Oui, le cœur a frémi, le cœur résonne ; il vibre :
Le rythme se dégage, et bientôt chaque fibre
Fournit sa note claire à l’étrange instrument.
Le cœur chante sa plaie et chante son tourment.
Chaque blessure ouverte est devenue une anche;
Le son limpide et pur sort du trou qui s’étanche.
L’harmonie a jailli du viscère meurtri
Et du clavier de chair qu’un doigt blanc a pétri :
Car plus il a saigné, plus il devient sonore.


LUI

Aussi je te bénis, Monstre ! En ta main j’honore
L’archet qui fait vibrer tout mon être aujourd’hui.
Oh ! je n’ai rien perdu ! Si le bonheur m’a fui,
J’ai reconquis du moins l’art saint et son délire.
De mon cœur déchiré qu’as-tu fait ?... Une lyre.

LA MACHINE

Dans la fabrique en feu la Machine est en joie.
Le chauffeur la nourrit du charbon le plus dur ;
Et le soufflet, poumon robuste, vers l’azur
Envoie une fumée épaisse qui flamboie.

La Machine toujours guette l’Homme, sa proie.
Il te faut, ouvrier, coup d’œil vif et pied sûr
Pour éviter l’horrible embrassement obscur
Que donne à l’homme étreint l’engrenage qui broie.

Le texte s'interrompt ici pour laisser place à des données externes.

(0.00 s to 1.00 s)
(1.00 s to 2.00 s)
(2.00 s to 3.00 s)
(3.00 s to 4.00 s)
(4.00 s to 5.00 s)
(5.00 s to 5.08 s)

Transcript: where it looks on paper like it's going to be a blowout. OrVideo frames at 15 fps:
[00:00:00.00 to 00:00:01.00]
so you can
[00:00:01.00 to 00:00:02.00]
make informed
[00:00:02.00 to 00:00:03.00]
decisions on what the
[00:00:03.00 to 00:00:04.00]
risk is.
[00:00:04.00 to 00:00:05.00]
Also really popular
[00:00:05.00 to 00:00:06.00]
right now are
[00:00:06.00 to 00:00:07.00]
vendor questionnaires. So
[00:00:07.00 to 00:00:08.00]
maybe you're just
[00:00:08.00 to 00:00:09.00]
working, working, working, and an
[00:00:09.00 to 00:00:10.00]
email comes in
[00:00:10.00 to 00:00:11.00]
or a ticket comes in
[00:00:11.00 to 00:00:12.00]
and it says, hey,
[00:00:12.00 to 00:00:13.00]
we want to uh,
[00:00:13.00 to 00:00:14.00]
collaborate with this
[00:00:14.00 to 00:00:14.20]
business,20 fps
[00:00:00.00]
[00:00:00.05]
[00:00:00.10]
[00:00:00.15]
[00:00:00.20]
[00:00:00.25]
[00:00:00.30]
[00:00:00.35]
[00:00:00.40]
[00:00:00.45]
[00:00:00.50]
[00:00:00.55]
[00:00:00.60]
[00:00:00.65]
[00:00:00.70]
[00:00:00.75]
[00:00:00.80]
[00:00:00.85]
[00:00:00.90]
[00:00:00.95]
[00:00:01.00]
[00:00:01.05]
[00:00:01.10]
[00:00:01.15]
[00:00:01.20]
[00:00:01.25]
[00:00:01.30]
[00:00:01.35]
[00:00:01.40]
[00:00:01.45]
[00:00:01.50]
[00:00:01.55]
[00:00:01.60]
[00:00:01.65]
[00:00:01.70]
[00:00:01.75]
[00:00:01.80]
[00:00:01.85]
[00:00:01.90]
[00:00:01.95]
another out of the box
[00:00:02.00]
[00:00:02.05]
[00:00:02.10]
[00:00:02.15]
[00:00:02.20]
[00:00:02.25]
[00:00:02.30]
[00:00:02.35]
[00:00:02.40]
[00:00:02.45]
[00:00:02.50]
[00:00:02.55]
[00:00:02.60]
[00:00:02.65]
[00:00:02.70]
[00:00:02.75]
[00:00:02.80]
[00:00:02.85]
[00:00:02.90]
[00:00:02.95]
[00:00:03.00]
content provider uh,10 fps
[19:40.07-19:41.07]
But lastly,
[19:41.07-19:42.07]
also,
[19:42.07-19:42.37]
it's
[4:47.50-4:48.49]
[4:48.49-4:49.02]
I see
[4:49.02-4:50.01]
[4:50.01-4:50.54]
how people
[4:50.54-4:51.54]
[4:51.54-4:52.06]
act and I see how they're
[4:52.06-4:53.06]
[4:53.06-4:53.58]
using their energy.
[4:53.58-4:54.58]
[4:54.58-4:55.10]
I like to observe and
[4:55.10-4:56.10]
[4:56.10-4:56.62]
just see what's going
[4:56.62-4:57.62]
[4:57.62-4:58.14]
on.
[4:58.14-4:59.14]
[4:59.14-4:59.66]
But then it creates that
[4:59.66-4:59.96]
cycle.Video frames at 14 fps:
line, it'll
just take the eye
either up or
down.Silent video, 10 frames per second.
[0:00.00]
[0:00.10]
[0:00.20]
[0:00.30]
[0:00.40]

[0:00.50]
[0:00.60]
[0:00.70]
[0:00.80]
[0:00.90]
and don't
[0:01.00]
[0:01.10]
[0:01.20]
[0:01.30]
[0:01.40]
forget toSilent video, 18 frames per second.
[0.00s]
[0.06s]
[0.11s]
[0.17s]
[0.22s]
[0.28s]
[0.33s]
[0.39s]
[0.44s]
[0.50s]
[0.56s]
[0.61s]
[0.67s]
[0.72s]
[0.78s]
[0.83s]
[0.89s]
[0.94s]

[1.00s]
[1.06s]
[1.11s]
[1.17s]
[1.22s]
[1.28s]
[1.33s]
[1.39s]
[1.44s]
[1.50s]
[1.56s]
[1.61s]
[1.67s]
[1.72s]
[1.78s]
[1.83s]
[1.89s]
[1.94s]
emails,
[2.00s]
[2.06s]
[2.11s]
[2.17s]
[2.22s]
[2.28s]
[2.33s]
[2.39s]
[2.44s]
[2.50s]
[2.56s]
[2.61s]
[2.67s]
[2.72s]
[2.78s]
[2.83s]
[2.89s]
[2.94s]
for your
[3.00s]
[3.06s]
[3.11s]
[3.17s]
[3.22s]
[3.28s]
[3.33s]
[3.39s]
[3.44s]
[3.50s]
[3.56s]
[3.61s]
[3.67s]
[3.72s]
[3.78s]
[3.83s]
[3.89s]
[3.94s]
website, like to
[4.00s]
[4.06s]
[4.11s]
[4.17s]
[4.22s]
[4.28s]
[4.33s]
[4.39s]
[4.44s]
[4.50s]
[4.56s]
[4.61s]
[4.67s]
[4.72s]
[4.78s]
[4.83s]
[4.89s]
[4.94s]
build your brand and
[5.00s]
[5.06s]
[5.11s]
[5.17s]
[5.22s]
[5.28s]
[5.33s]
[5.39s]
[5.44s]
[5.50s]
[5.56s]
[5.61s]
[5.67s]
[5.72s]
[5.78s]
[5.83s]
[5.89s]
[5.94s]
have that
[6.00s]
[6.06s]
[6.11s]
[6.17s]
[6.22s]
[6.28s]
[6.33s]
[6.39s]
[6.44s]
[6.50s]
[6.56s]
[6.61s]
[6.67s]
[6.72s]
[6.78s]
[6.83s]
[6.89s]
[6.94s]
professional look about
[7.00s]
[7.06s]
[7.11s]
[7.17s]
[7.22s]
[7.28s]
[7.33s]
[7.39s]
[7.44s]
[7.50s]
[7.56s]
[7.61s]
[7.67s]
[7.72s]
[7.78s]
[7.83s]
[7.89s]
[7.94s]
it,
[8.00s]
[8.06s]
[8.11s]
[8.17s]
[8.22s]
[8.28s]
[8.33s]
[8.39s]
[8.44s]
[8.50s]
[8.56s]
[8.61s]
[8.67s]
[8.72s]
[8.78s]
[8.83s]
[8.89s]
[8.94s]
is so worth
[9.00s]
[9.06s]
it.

La Machine parfois pousse des cris humains,
Et souvent le cylindre, en broyant les matières,
Ecrase des poignets et des jambes entières ;

La roue, en tournoyant, semble agiter des mains ;
Sur le pilon de cuivre une tête se pose,
Et dans le cuvier noir coule un sang tiède et rose.